[Stored data]
################

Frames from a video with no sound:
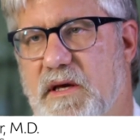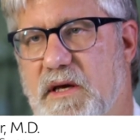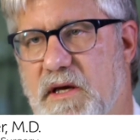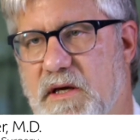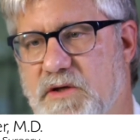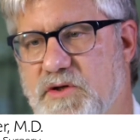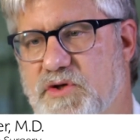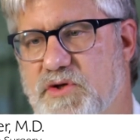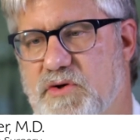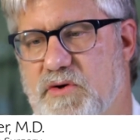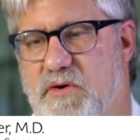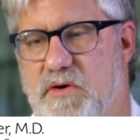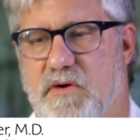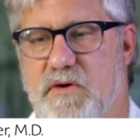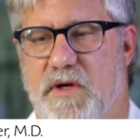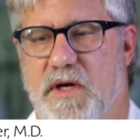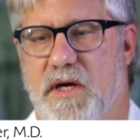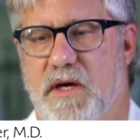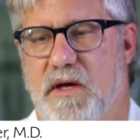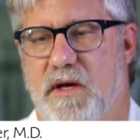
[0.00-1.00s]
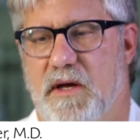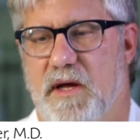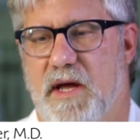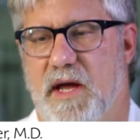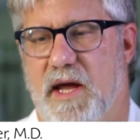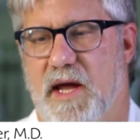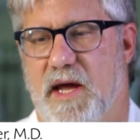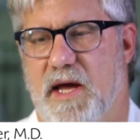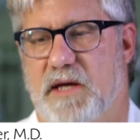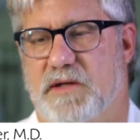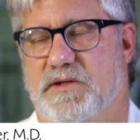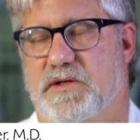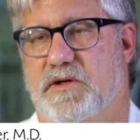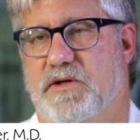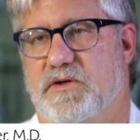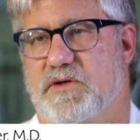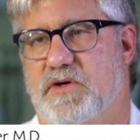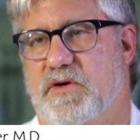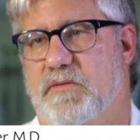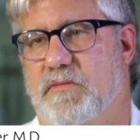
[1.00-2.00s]
injured and to
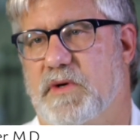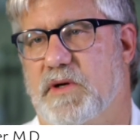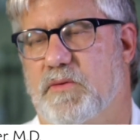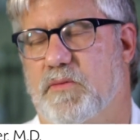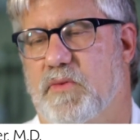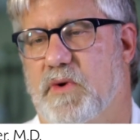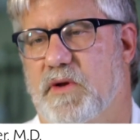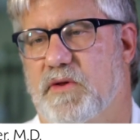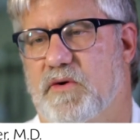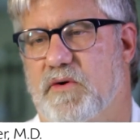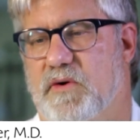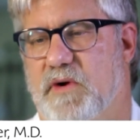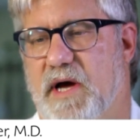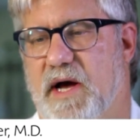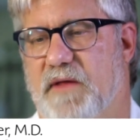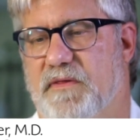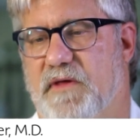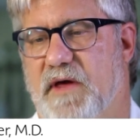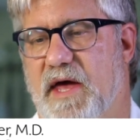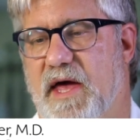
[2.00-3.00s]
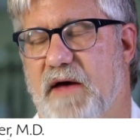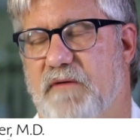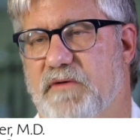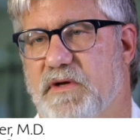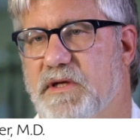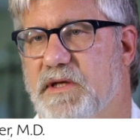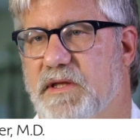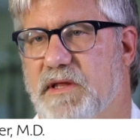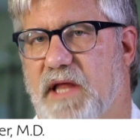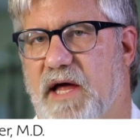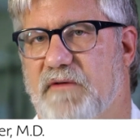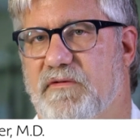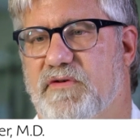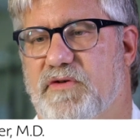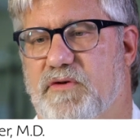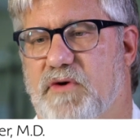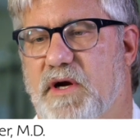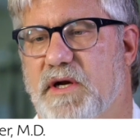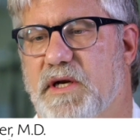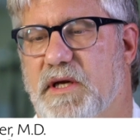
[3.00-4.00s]
determine whether or not they have any
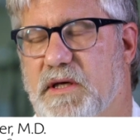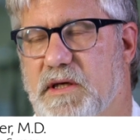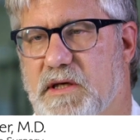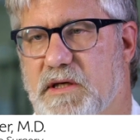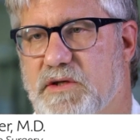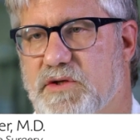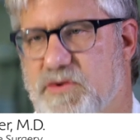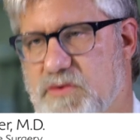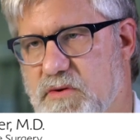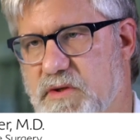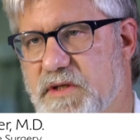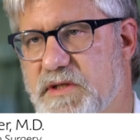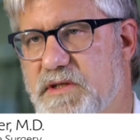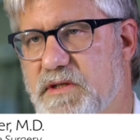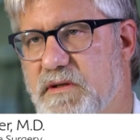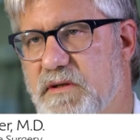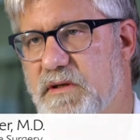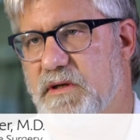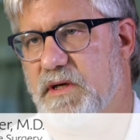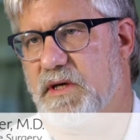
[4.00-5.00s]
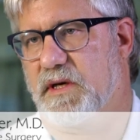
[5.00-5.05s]
life-threatening injuries.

################

:: Your assignment ::
With the pictures omitted, the entries are to be transcribed in full, exactly as they appear.

:: The completed task ::
Frames from a video with no sound:
[0.00-1.00s]
[1.00-2.00s]
injured and to
[2.00-3.00s]
[3.00-4.00s]
determine whether or not they have any
[4.00-5.00s]
[5.00-5.05s]
life-threatening injuries.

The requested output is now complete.